— Бабуль, я не знаю. Правда, — пожав плечами, я устало вздохнула.

— Ладно, — хлопнув по своим коленкам, она встала и поправила фартук. — Отдыхай, Кира. Но сначала, позволь я резюмирую твой небольшой монолог. — Глянув на меня, бабуля приняла самое серьезное выражение лица. — Если ты готова отпустить Глеба, тогда прекрати думать о нем и начни жить. Я уже однажды повидала такую депрессию и кончилось это очень плохо. Я не хочу, чтобы моя внучка страдала, ведь жизнь у нас так коротка, чтобы тратить их для таких негативных чувств. Если же Глеб настаивает на разговор, то дай ему шанс выговориться. Порой, нам очень этого не хватает. Годы бегут, дорогая. Это только кажется, что вся жизнь впереди. Одна твоя ошибка сейчас, может обернуться очень большими последствиями потом. Не строй иллюзий, что твоя любовь к мужчине пройдет. Нет, не пройдет. Станет только хуже. Вы уже взрослые люди, так решайте свои проблемы по-взрослому.

— Бабуль, он женатый мужчина, — мягко напомнила ей, но она и слушать меня не стала, строго цыкнув на меня.

— Я это прекрасно понимаю. Пока еще не выжила из ума. Ты же не кинешься ему в койку? А всего лишь поговоришь, — бабушка говорила так, словно это было очень легко воплотить в реальность. Ох, если бы только она понимала, что Глеб – это мое искушение и проверка на прочность. Душа и сердце все еще требовали его ласк и любви, а мозг сопротивлялся из последних сил, напоминая мне, что Стацкий – не мой…    

Я не хотела лезть в жизнь Нины, прекрасно зная, что моя старшая сестра сделает все возможное, чтобы опорочить меня в глазах нашей мамы.

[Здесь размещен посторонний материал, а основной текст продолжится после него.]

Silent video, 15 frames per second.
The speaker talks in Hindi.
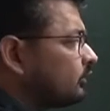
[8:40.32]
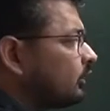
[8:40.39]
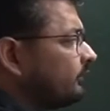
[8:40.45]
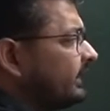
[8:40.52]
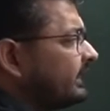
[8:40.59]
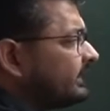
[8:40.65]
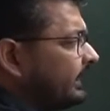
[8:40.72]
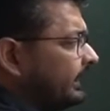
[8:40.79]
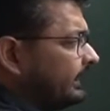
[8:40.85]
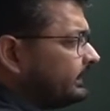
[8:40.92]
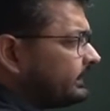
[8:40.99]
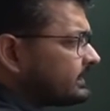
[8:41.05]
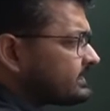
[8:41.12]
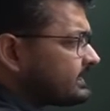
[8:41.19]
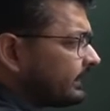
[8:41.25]
तो वेन दे
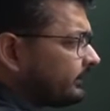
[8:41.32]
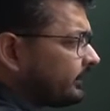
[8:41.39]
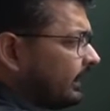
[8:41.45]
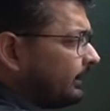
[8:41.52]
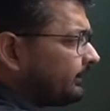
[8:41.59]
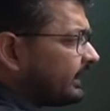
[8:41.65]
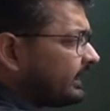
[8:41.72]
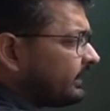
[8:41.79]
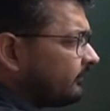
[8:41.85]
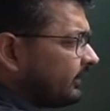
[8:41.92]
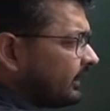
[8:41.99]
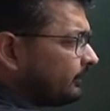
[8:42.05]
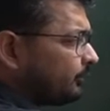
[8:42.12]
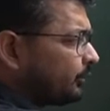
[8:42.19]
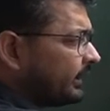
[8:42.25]
इंटरसेक्ट आई एम गेटिंग
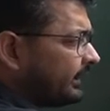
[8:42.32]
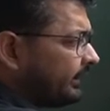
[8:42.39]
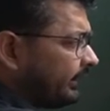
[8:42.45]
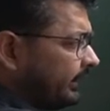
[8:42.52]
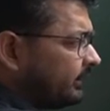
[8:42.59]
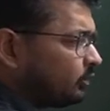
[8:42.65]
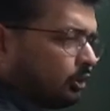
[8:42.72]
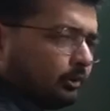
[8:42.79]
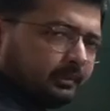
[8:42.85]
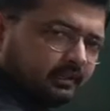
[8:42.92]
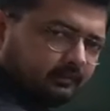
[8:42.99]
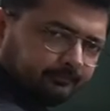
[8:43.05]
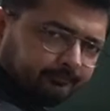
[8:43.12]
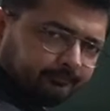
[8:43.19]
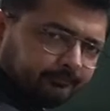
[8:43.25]
वन पॉइंट इन
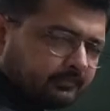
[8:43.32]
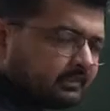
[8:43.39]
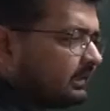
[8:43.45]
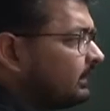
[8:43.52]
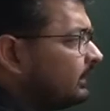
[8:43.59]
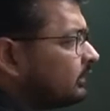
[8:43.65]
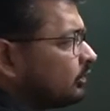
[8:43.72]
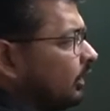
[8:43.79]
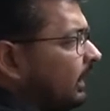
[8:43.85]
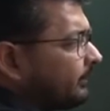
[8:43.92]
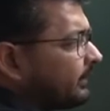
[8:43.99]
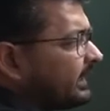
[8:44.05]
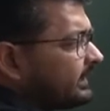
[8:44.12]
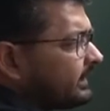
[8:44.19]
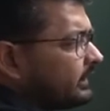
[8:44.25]
कॉमन तो आई
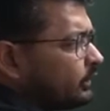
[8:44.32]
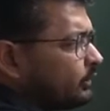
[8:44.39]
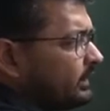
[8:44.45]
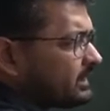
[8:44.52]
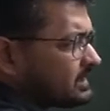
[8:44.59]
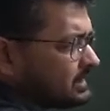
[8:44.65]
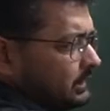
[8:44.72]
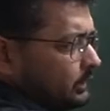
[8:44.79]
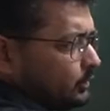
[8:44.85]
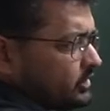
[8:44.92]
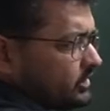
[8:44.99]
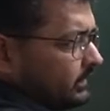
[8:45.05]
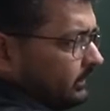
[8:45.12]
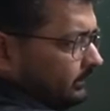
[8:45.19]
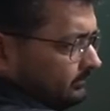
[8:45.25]
एम गेटिंग अ यूनिक
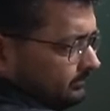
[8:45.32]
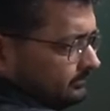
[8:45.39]
सोल्यूशन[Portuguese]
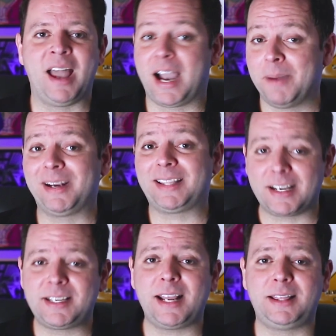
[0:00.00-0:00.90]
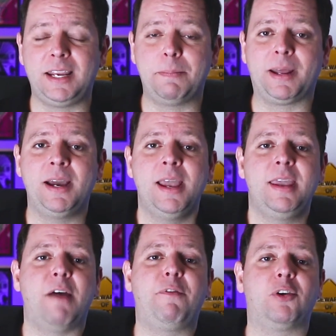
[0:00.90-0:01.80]
A câmera traseira é tripla
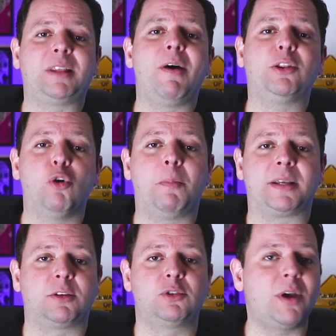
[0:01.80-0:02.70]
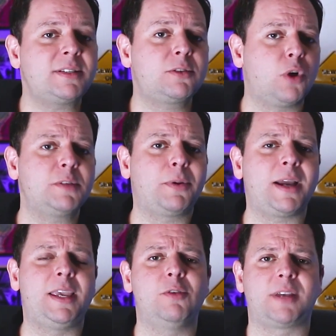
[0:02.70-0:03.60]
e a frontal é dupla, são só esses dois
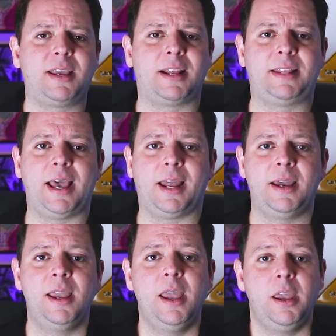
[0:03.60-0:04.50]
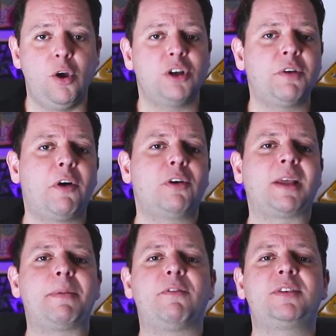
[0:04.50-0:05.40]
buraquinhos aqui na tela. E hoje eu vou
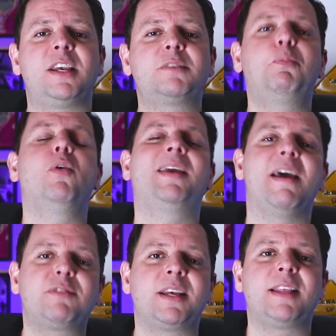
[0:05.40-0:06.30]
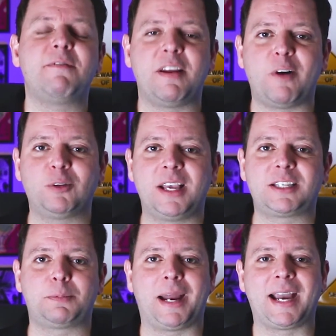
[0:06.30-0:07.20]
contar para vocês por que você deve levar um
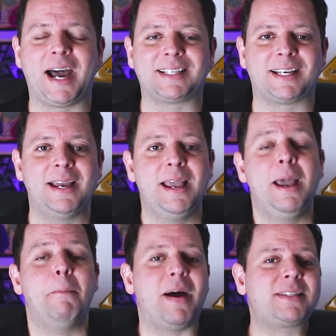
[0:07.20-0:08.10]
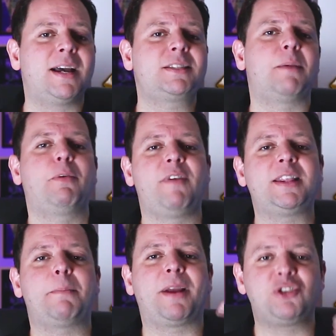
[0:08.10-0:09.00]
desses para casa. Mas antes,
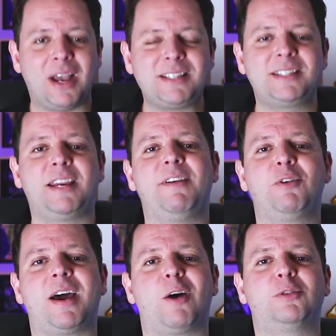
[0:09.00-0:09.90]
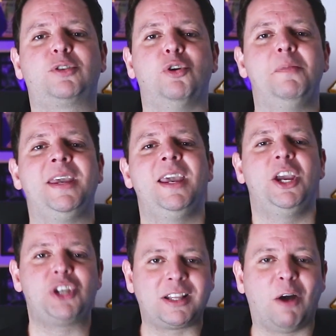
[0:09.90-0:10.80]
aproveita para já se inscrever no canal do Sub
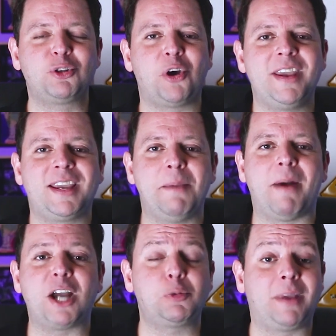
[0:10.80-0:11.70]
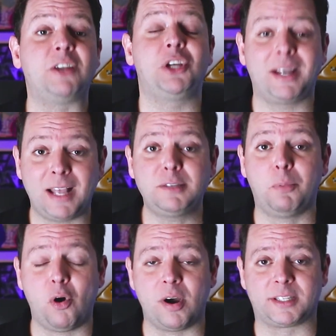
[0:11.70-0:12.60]
e já dá um joinha aqui embaixo, porque a dica é das
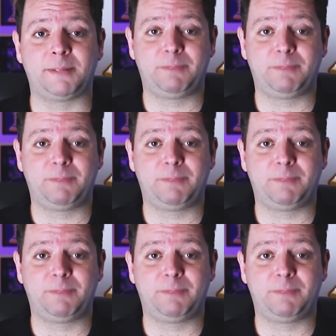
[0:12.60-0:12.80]
boas.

Так случилось, что моя старшая сестра не совсем мне родная. Она – дочь тёти, родной младшей сестры моей мамы. Послеродовая депрессия ее сгубила. Но на самом деле, тётя была очень юной девушкой – семнадцать лет, слишком мало, чтобы брать на себя роль мамы. Сейчас же она путешествовала и уже обзавелась семьей. Двое сыновей, а про Нину не хотела знать совершенно ничего. Мама приняла решение, что Нина – наша. Целиком и полностью, а вот Вера пусть всю жизнь мается, что от такого счастья отказалась еще в роддоме. Бабуля старалась историю не поднимать, но периодически ее бомбило, если тётя Вера, приехав в гости, совсем не замечала девочку, так похожую на нее.

Сначала Нина тяжело перенесла новость о своей настоящей маме, потом, когда повзрослела и поступила в колледж, даже забыла и не придавала великого значения. Моя мама – это наша мама с Ниной и так будет всегда. Мой папа тоже сразу старшую сестру вписал себе в дочери, а бабушка нарадоваться не могла своему любимому зятю. За такой поступок бабушка больше не напрягала папу своим огородом.

***

Проснувшись под вечер, я потянулась в кровати, ощущая себя заметно отдохнувшей от потрясений за последние пару дней. Телефон отключен специально, чтобы никто меня не донимал. А бабуля хлопотала и не трогала меня. Разговор выдался очень эмоциональным, от слез распухли губы и болели глаза, зато я впервые почувствовала себя освобожденной. Думала, позже станет еще хуже, но пока держалась огурцом и вроде голова не была забита Стацким.

Ну вот, Кира, опять ты о нем самом…

Я вздохнула, сдавшись своим же мыслям. Потянулась к тумбочке и взяла свой мобильник. Включила его и тут же моя вещица ожила, оповещая о звонках, сообщениях, ни читать, ни прослушивать которые я не хотела от слова совсем. Только краем глаза заметила первую строчку от Петрова, который собрался ехать за мной к бабуле и вызволять. Вот его мне не хватало, ага.

— Кира, — раздался громоподобный тон Петрова, осторожно отворившего дверь. Я передернулась на месте, выронив телефон из рук.